Hugo, Ionesco, Brecht... En plus de trente ans de carrière, le téméraire Laurent Pelly s’est attaqué à plus d’un mastodonte du répertoire théâtral. Cette fois c’est Shakespeare et sa pièce écossaise maudite qui passe entre ses mains aguerries. Rompu aux œuvres lyriques et aux scénographies colossales, le metteur en scène, directeur du théâtre national de Toulouse, présente au théâtre des Amandiers de Nanterre sa version fantasmagorique du drame shakespearien.
Pour incarner le couple régicide, Pelly a fait appel à deux comédiens du Français, Thierry Hancisse et Marie-Sophie Ferdane (avec lesquels il avait déjà collaboré pour ‘L’Opéra de Quat’Sous’), ainsi qu’à une troupe d’acteurs pour la plupart également habitués de ses créations, dont Pierre Aussedat qui cumule ici les rôles du malheureux roi Duncan, de l’ensorcelante Hécate et du laconique lieutenant de Macbeth, Seyton. Les sorcières, apparitions chimériques qui poussent Macbeth sur une voie destructrice, sont interprétées par trois acteurs aux silhouettes fantomatiques, auxquels les chapeaux pointus et la blancheur livide confèrent une allure étrange et inquiétante.
Afin de porter ce drame guerrier sur scène, Laurent Pelly a enfilé toutes les casquettes ou presque ; supervisant la scénographie et les costumes en plus de la mise en scène, il a imaginé un décor labyrinthique, fait de murs de parpaings, pour illustrer l’état d’esprit aliéné du couple sanguinaire.
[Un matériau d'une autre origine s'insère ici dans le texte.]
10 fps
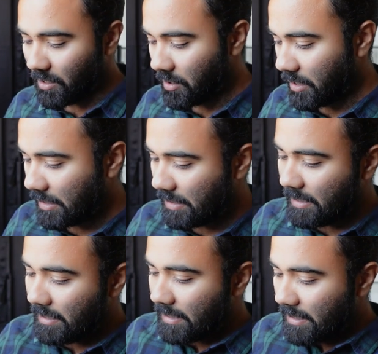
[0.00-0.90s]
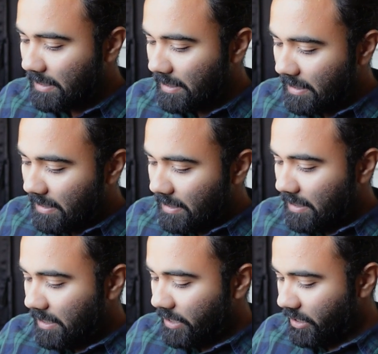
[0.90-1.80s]
Okay,
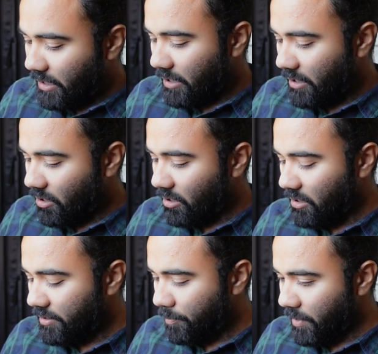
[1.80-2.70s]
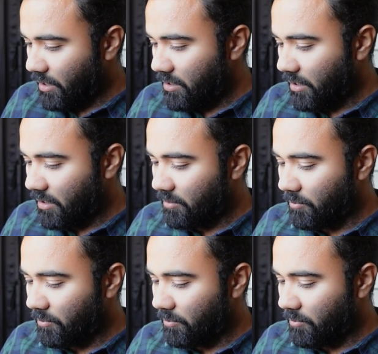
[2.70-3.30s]
Here on this page, RC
S’attachant à pénétrer au cœur du mal, il vise à atteindre les recoins les plus sombres de l’âme torturée du général Macbeth qui, devenu roi, cède à une paranoïa meurtrière sous l’influence de sa femme.
Explorer les origines de la barbarie, faire résonner la pièce de Shakespeare avec une actualité encore entachée par la tyrannie et la folie du pouvoir absolu, tout en faisant entendre la dose d’humour insufflée par le poète dans son texte, voilà en quelques lignes la mission que s’est attribuée Pelly. Espérons pour lui que le couteau atteigne sa cible et que l’acte soit bel et bien perpétré.